Although Norbord believes it has a reasonable basis for making these forward-looking statements, readers are cautioned not to place undue reliance on such forward-looking information.  By its nature, forward-looking information involves numerous assumptions, inherent risks and uncertainties, both general and specific, which contribute to the possibility that the predictions, forecasts and other forward-looking statements will not occur.  Factors that could cause actual results to differ materially from those contemplated or implied by forward-looking statements include: assumptions in connection with the economic and financial conditions in the US, Europe, Canada and globally; risks inherent to product concentration and cyclicality; effects of competition and product pricing pressures; risks inherent to customer dependence; effects of variations in the price and availability of manufacturing inputs, including continued access to fibre resources at competitive prices; availability of rail services and port facilities; various events that could disrupt operations, including natural or catastrophic events and ongoing relations with employees; impact of changes to, or non-compliance with, environmental regulations; impact of any product liability claims in excess of insurance coverage; risks inherent to a capital intensive industry; impact of future outcomes of tax exposures; potential future changes in tax laws; effects of currency exposures and exchange rate fluctuations; future operating costs, availability of financing, impact of future cross-border trade rulings or agreements; ability to implement new or upgraded information technology infrastructure; impact of information technology service disruptions or failures; and other risks and factors described from time to time in filings with Canadian securities regulatory authorities.

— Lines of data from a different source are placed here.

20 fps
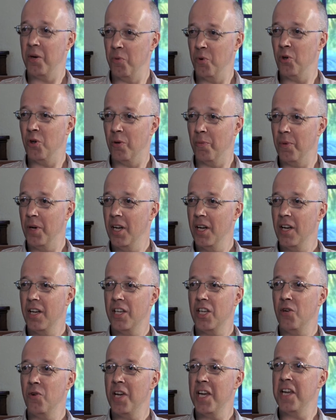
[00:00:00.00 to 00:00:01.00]
warm.
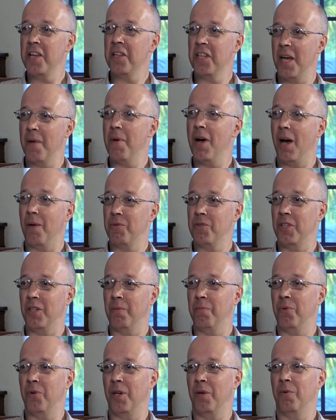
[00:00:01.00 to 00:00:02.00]
You heat them up to the
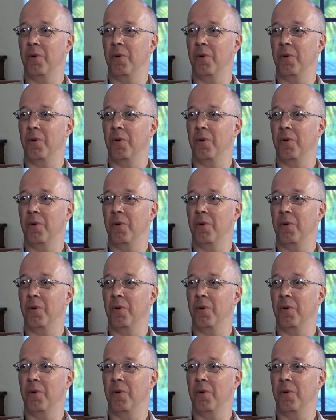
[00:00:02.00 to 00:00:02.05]
point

Except as required by applicable law, Norbord does not undertake to update any forward-looking statements, whether written or oral, that may be made from time to time by, or on behalf of, the Company, whether as a result of new information, future events or otherwise, or to publicly update or revise the above list of factors affecting this information.  See the “Caution Regarding Forward-Looking Information” statement in the    February 2, 2017 Annual Information Form and the cautionary statement contained in the “Forward-Looking Statements” section of the 2016 Management’s Discussion and Analysis dated February 2, 2017 and Q2 2017 Management’s Discussion and Analysis dated July 27, 2017.

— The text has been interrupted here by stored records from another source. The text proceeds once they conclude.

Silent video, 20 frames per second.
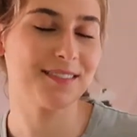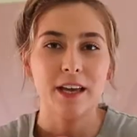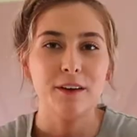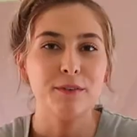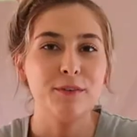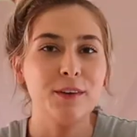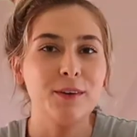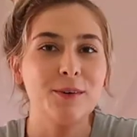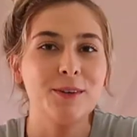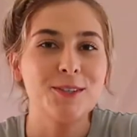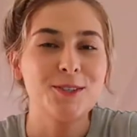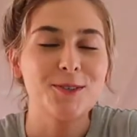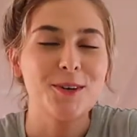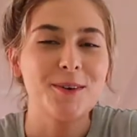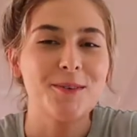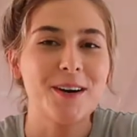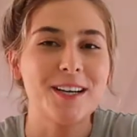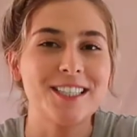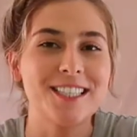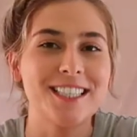If you
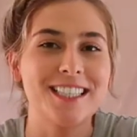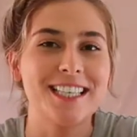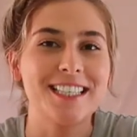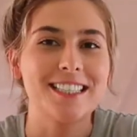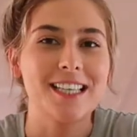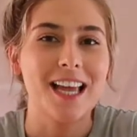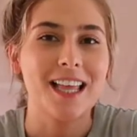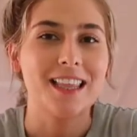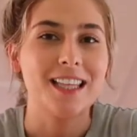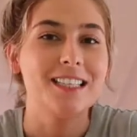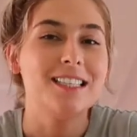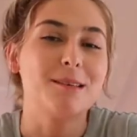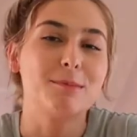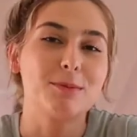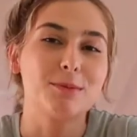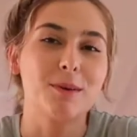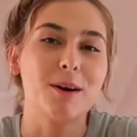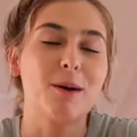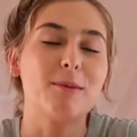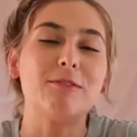enjoy watching this and the
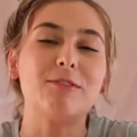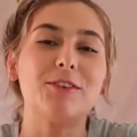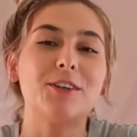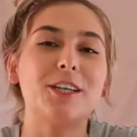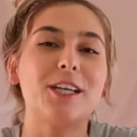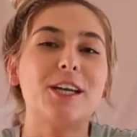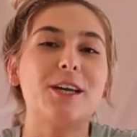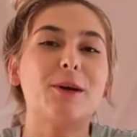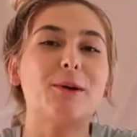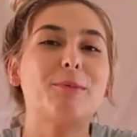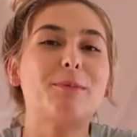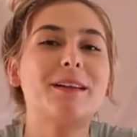tips were helpful to you,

Norbord defines Adjusted EBITDA as earnings determined in accordance with International Financial Reporting Standards (IFRS) before finance costs, income taxes, depreciation and amortization, non-recurring or other items, and Adjusted earnings as earnings determined in accordance with IFRS before non-recurring or other items and using a normalized income tax rate, and Adjusted earnings per share is Adjusted earnings divided by the weighted average number of common shares outstanding. Adjusted EBITDA, Adjusted earnings, and Adjusted earnings per share are non-IFRS financial measures, do not have any standardized meaning prescribed by IFRS and are therefore unlikely to be comparable to similar measures presented by other companies. See “Non-IFRS Financial Measures” in Norbord’s 2016 Management’s Discussion and Analysis dated February 2, 2017 and Q2 2017 Management’s Discussion and Analysis dated July 27, 2017 for a quantitative reconciliation of Adjusted EBITDA, Adjusted earnings, and Adjusted earnings per share to earnings (the most directly comparable IFRS measure).